Ann Wedgeworth played the flirt, Lana Shields, in the sitcom “Three’s Company”, and she was gone almost as fast as she arrived in the fourth season.

She came to mind when I had heard she passed away.

Three’s Company
The premise of “Three’s Company” was that Jack Tripper, played by John Ritter, was a young, good-looking aspiring chef. He wanted to live with his friends Janet, played by Joyce DeWitt, and Chrissy, played by Suzanne Summers. However, the building landlord Stanley Roper would never allow co-ed living arrangements.

So Janet tells Roper that Jack is gay. Roper tolerates the arrangement but rarely passed up an opportunity to make fun of Jack. Stanley and his wife Helen moved away, because ABC spun them off in their own series simply called “The Ropers”. Ralph Furley, played by Don Knotts, then took over as landlord.
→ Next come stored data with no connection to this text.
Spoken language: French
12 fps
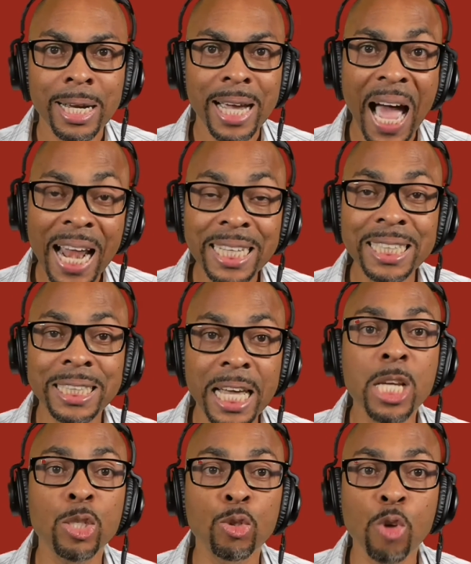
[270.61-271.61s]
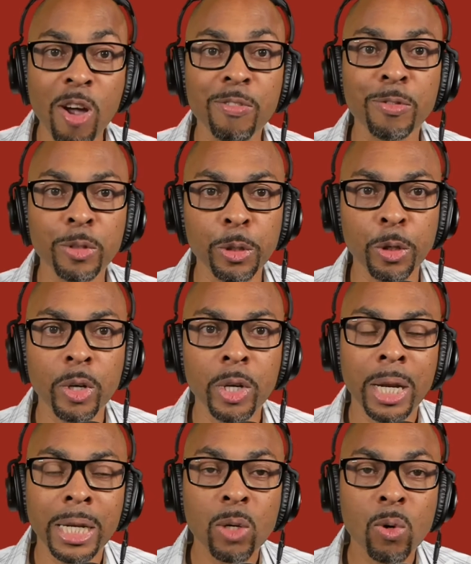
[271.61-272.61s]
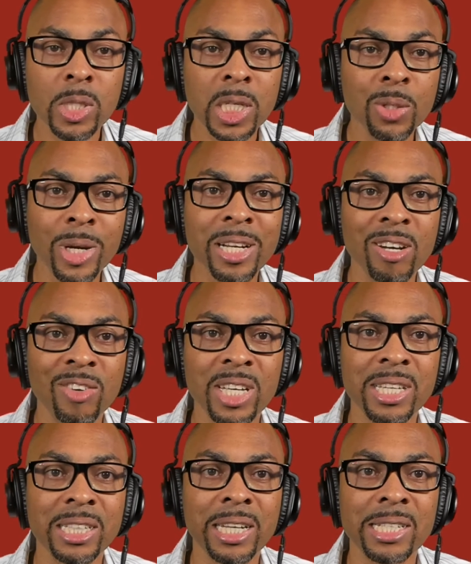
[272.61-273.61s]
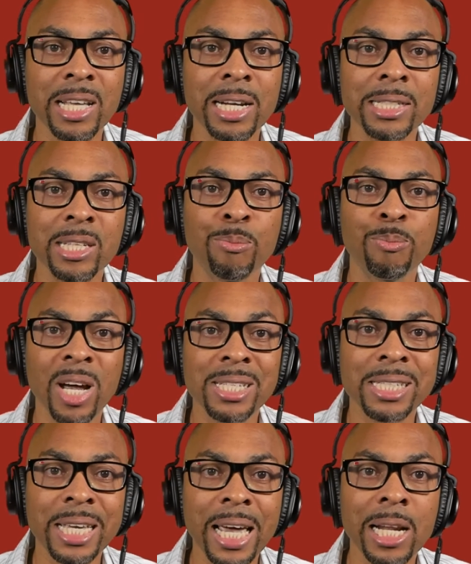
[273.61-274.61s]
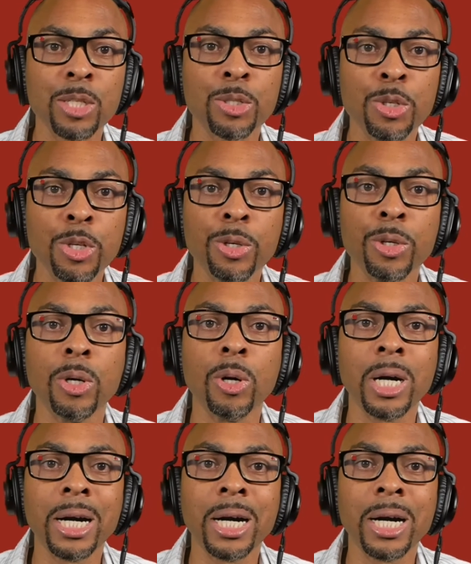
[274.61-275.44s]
Qualité œuvre nous Il continue dans verset 13, il dit parce qu'elle se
And the charade continued.

Isn’t it ironic
In the fourth season, Jack takes a job with an escort service where he meets Lana. He soon discovers instead of just dinner she wants him for dessert.

What follows is a series of episodes where she tries, unsuccessfully, to seduce him.
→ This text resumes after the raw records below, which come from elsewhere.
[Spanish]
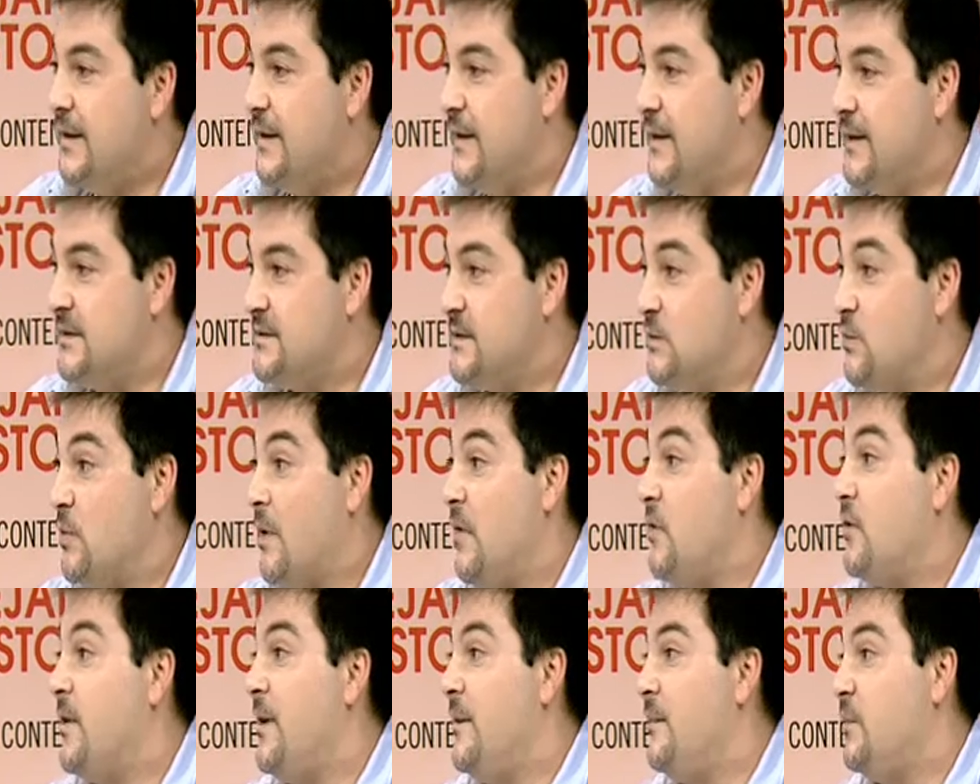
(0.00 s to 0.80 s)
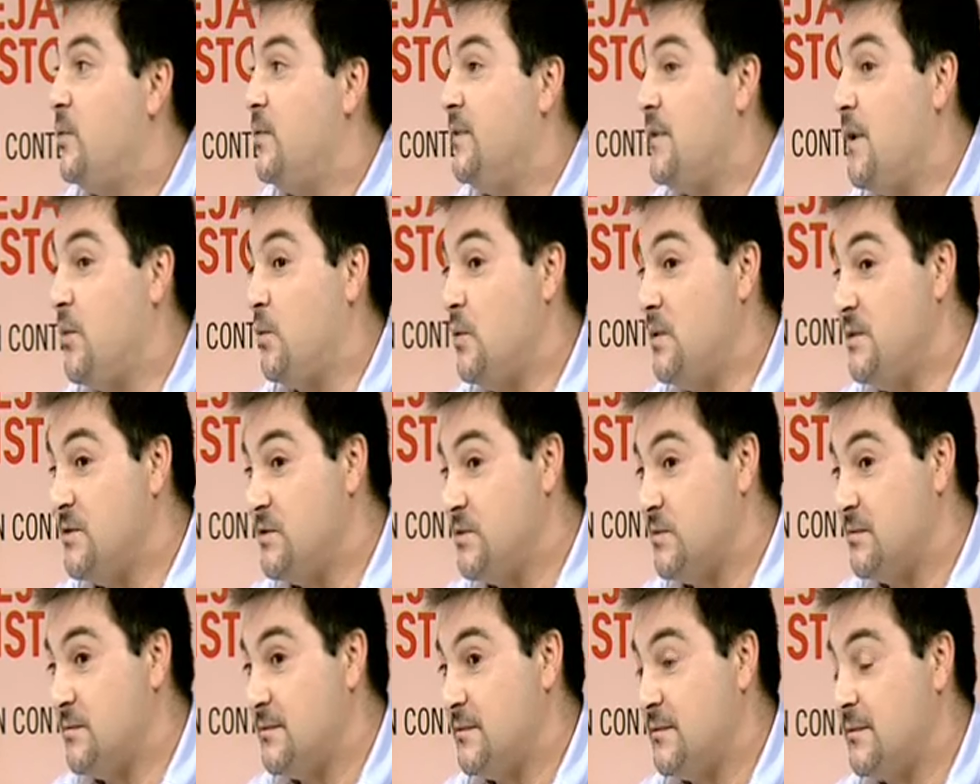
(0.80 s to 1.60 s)
eh, situado en el Monte
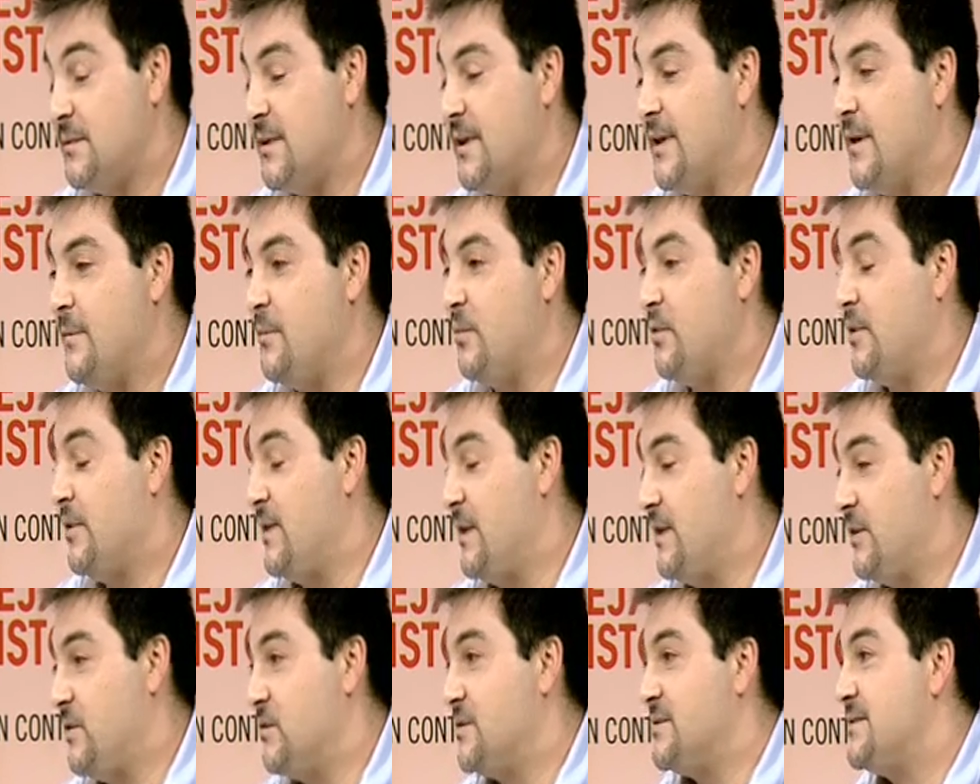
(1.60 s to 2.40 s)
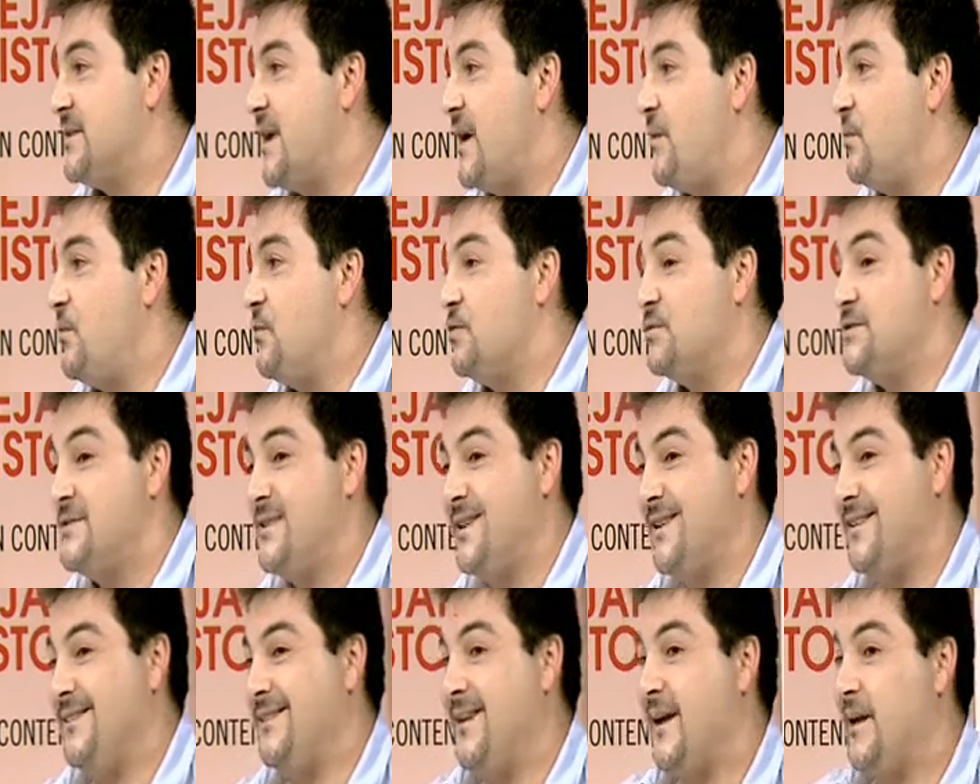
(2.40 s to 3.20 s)
Wilson, que por cierto está a unos
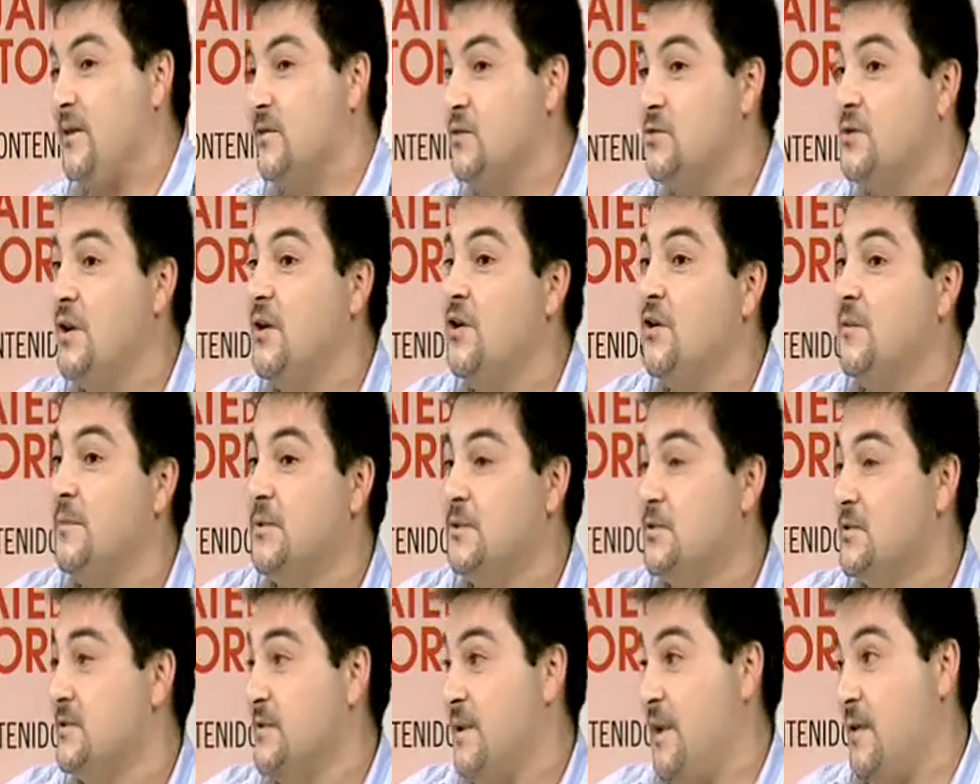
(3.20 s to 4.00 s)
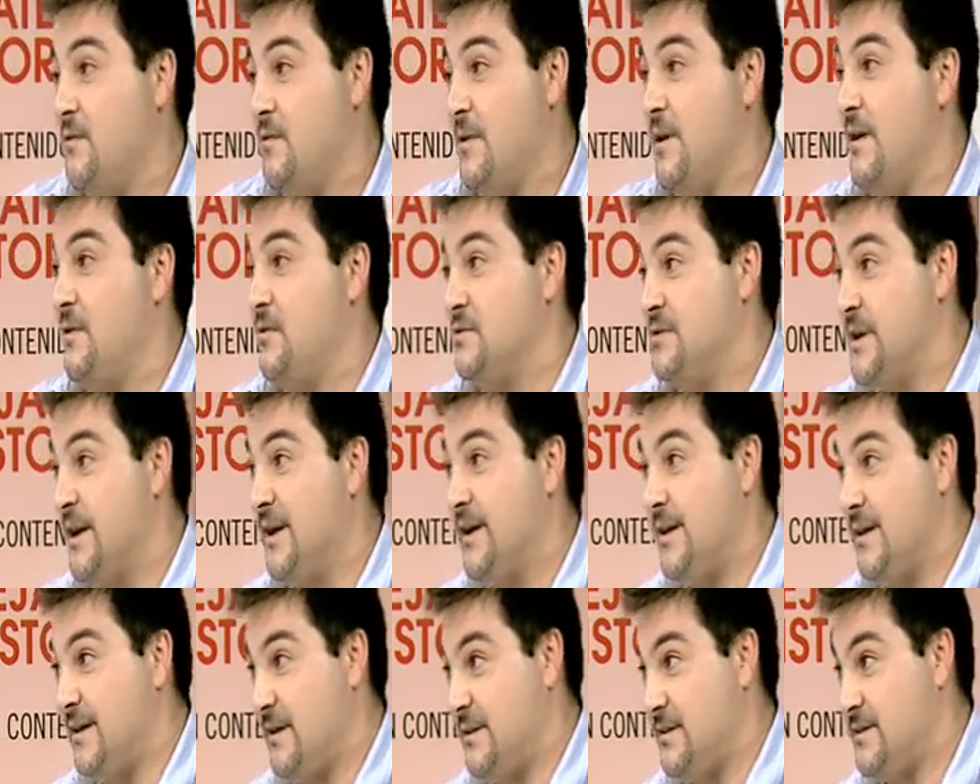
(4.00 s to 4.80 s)
32 kilómetros de la ciudad de Los
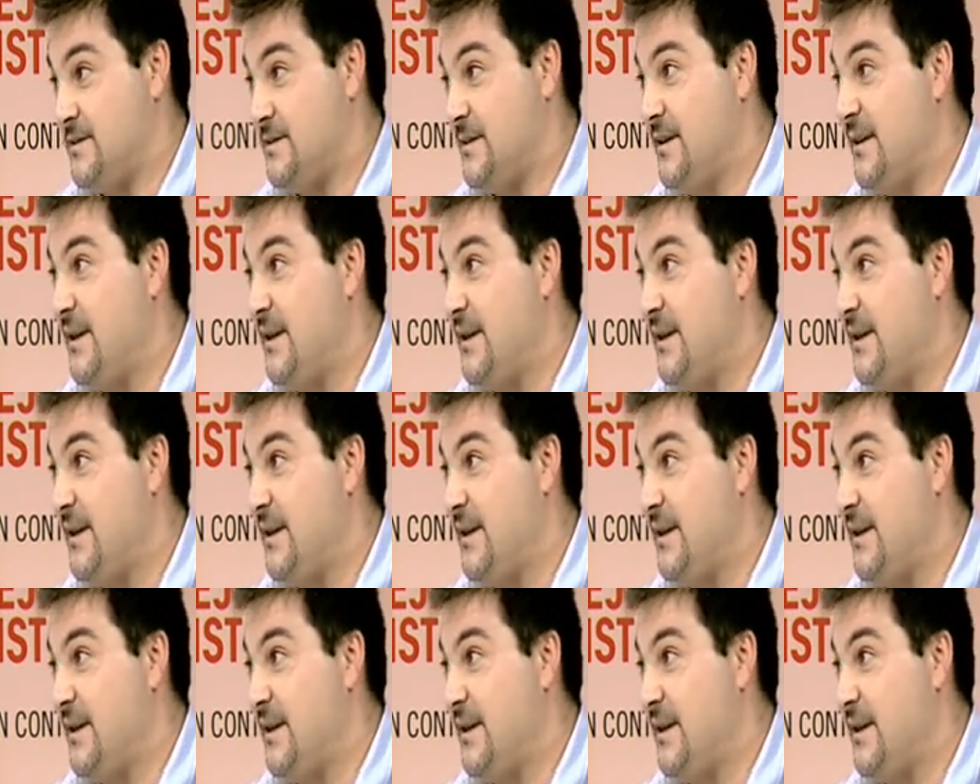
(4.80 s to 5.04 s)
Ángeles.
At the same time, Furley takes a liking to Lana, and tries to put the moves on her.

As you can imagine, in a show that made its living on sexual misunderstandings and innuendo, the confusion and misdirection never stopped.

Jack had to either completely avoid Lana or fend off her advances when he did encounter her, all the while keeping up the charade in front of Furley that he was gay.

So Jack was trying to avoid exactly what Furley wanted.

This was the circular comedy that made “Three’s Company” such a hit.

Then, in a flash, Lana was just gone.

Gone and forgotten
Wedgeworth would only appear in nine episodes of “Three’s Company” before she was just written out of the show and never referred to again.

Wikipedia reveals that star John Ritter clashed with the writers over the character of Lana Shields. He believed that Jack Tripper, as sex-starved as he was, would not avoid Lana, who was an attractive, sexy older woman. The writers reasoned her age would turn him off. In the end, she said she asked to be let out of her contract because her role was getting smaller and smaller.

Parting thoughts
A pattern seems to emerge when you look back at “Three’s Company”. They did not really treat cast well who they had an issue with. It started with the way they wrote out Suzanne Summers over her contract dispute. It ended with the way they didn’t even notify cast members there would be a spin-off after “Three’s Company” for John Ritter but no one else.

In between, was the saga of Ann Wedgeworth and Lana Shields, the “Three’s Company” flirt.

It was an idea with a lot of potential that could have worked.

Instead, they just dropped her like a hot potato, confining her to the dust bin of sitcom history.


It was ghosting, ‘80s-sitcom style, and she deserved better.